OK. I'll keep doing it this way then unless I get complaints. :-)

Speaking of responses, if you responded to my suggestion of a way around the Roth IRA contribution income limit I missed it. I'm bringing it up only because it may have gotten lost in the excellent rent/own discussion that's been going on. If you'd like to pursue it, either here or on the Tax Strategies board just let me know.

I meant to respond but I guess I didn't. (The thread has gotten a lot crazier than I expected :-), but in a good way.) My guess from what you said originally is that it won't apply -- the Roth is all I have.


I'm not sure that I would have actually listened, much less have done anything differently, but it would have given me another viewpoint that was completely different than the viewpoints that I got at the time.

I appreciate the guidance at least. Maybe I'll toss around the idea of putting a little less down so I've got a bit of money at least.

Add in your property taxes, an income tax (if your state has one) or sales tax deduction, and some charitable giving, and you might get some benefit. But even if you can deduct $5k over the standard deduction (meaning you had $11,100 in deductions), if you are in the 25% bracket, you will have saved $1,250 in taxes. That's about 0.625% of your home's value. Without any major improvement projects, I spend about 2% of my home's value in maintainence and repairs a year on average. Even if you were only to spend 1%, the tax savings is still $750 short.

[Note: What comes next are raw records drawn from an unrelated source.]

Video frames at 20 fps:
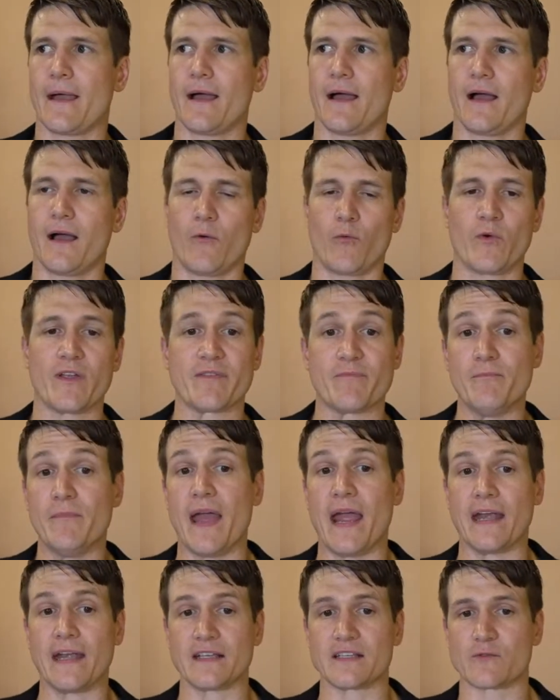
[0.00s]
uh, with
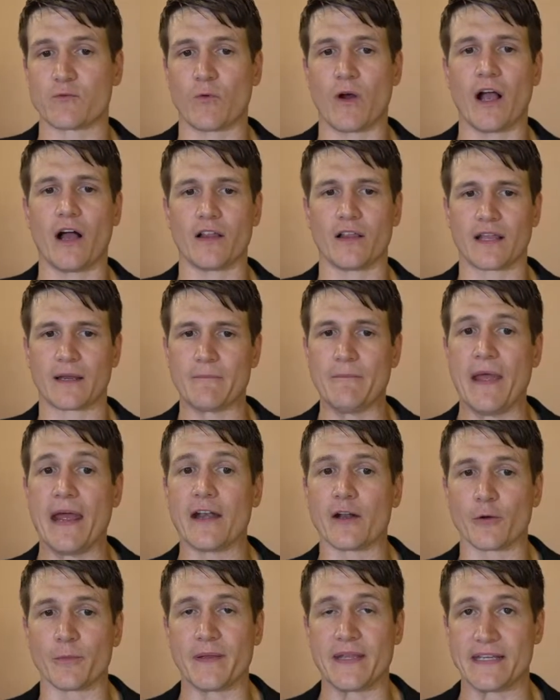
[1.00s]
men as well. Like
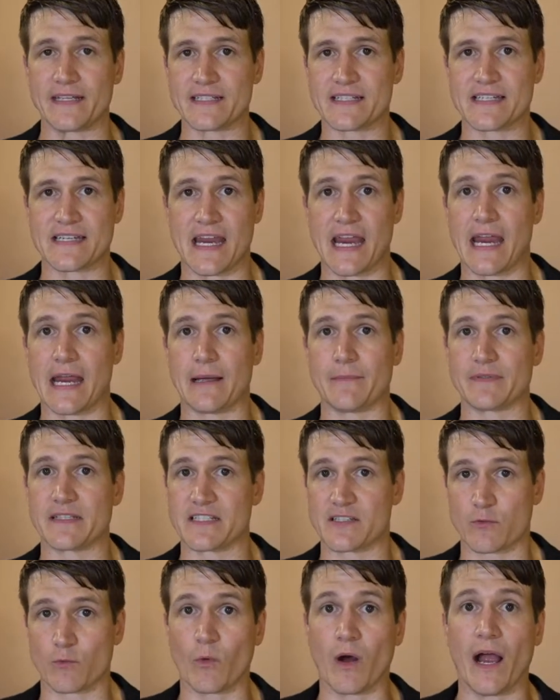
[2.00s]
men are being scammed
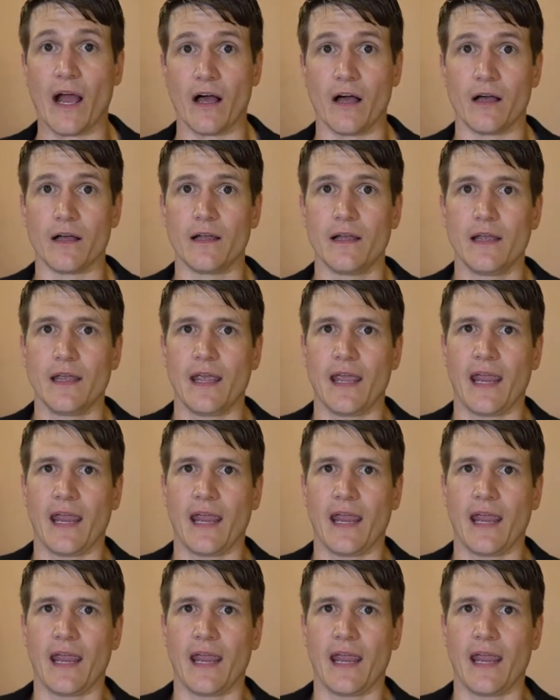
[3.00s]
as well,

Those figures are low for my situation. At $110K/year, (1) I'll be well into the 28% bracket, not 25%, and (2) the state income tax deduction alone should take me above the standard deduction. (Lucky me?) This means I should get the full benefit of the property tax and mortgage interest deductions (~$1300 and ~$1600 off tax under your $200K assumption). In addition, I would get another $250 or $300 as a mortgage interest deduction on state taxes.

That's not quite at the 2% you quote (comes to 1.6%), but it's not that far off. And it also ignores the equity part of the "buy" scenario.